Были и другие воспоминания.
— Когда я впервые попал в тюрьму, — рассказывал Кхой, — мне едва исполнилось восемнадцать. Ты думаешь, я не боялся? Но в одной камере оказался со мной слесарь из пномпеньского депо. Он сказал мне: «Не бойся. Если у тебя твердое сердце, ты не почувствуешь боли даже под страшной пыткой». Успокоил меня и научил играть в китайские шахматы... Когда его повели на казнь, он отдал мне свою миску, а кусок москитника — другому товарищу. Ни у кого из нас не было слез... А во время боев весной семьдесят пятого, когда мы наступали на Пномпень, наше подразделение попало под шквальный огонь. Один из наших выдвинулся далеко вперед с пулеметом, чтобы удобнее бить, заставил замолчать вражеский пулемет, но и его сразила пуля... Другой лег к пулемету. Не было ни печали, ни слез... Почему же я плачу сейчас?
Плакать Кхой не считал зазорным.
— Помните, что лес и деревня должны окружить и растворить города. Только человек, живущий на природе и в мире с собой, может быть счастливее обладателя материальных благ...

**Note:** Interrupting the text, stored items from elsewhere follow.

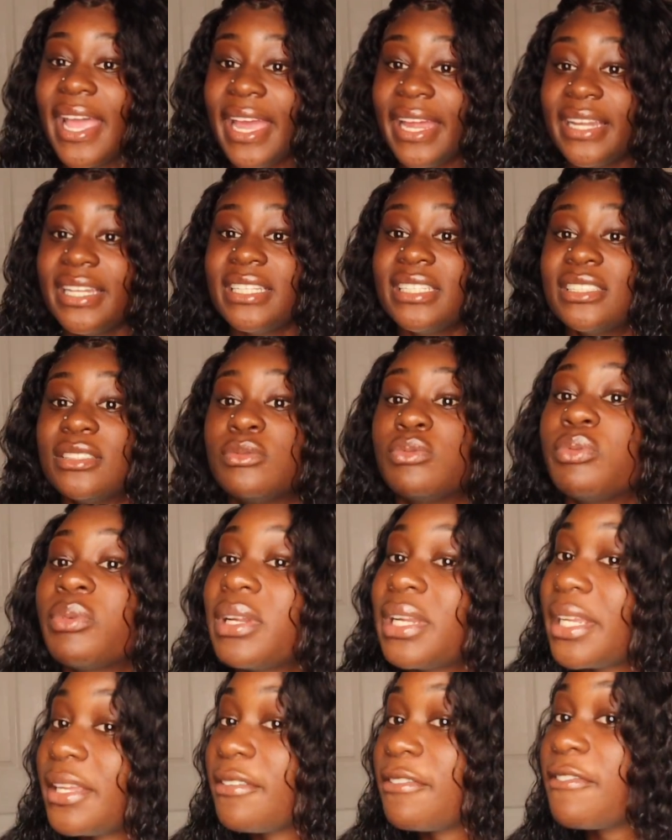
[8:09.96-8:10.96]
And it's
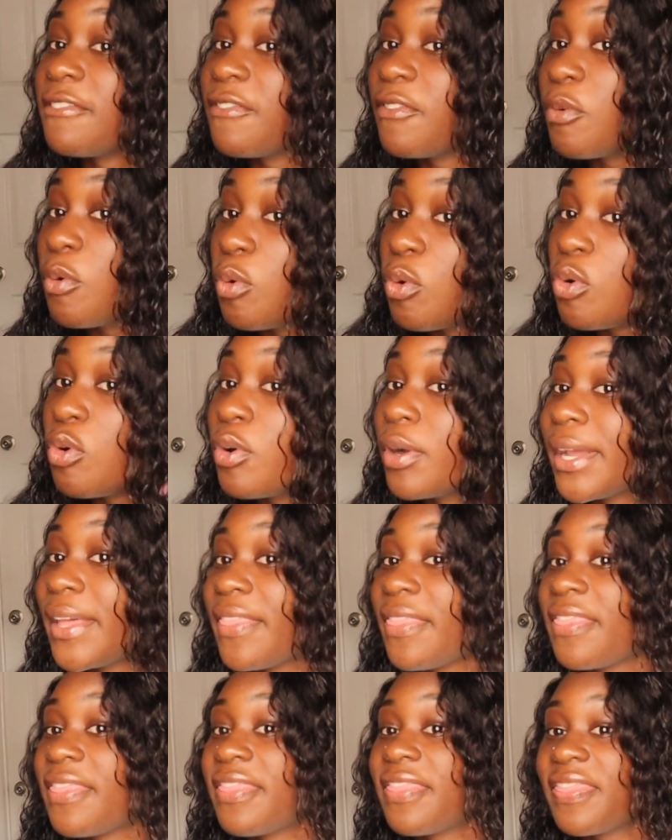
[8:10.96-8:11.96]
really full
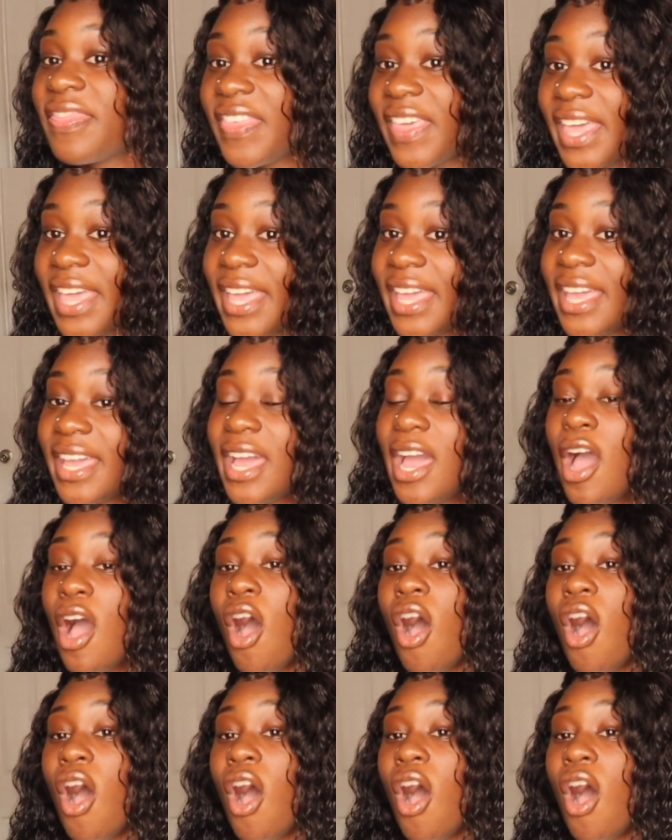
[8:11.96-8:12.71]
and thick.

Сам Кхой в таком мире не жил. Пиво и виски потреблялись втайне. Да и счастье понималось в практическом смысле неоднозначно. Быть борцом и уничтожать врагов в молодости, наслаждаться плодами победы и добытым благополучием в преклонных летах... Кхой не желал говорить о жизни рядовых бойцов, питавшихся рыбьей похлебкой и пивших пальмовый самогон. С болезненным интересом собирал сведения об имуществе соратников, так же относился к дипломам об образовании, к посылке на учебу. Перемещения в должности вызывали длинные рассуждения и предположения. У меня нет, так пусть ни у кого не будет — такой вырисовывалась его путаная философия распределения благ.
Представитель «отдела 870» при внешней суровости и сдержанности оказался чувствительным к любому вниманию к его личности, падок на лесть. Он был циничен и сентиментален, замкнут и доверчив. С ним мог сделать все, что угодно, любой пройдоха. Палавек, насмотревшийся и в армии среди сержантов, и по бангкокским ночным заведениям таких людей, пускал в ход примитивное актерство — и оно срабатывало. Начальник обладал способностью делаться сегодня до остервенелости подозрительным, а на следующий день утратить какие бы то ни было признаки бдительности.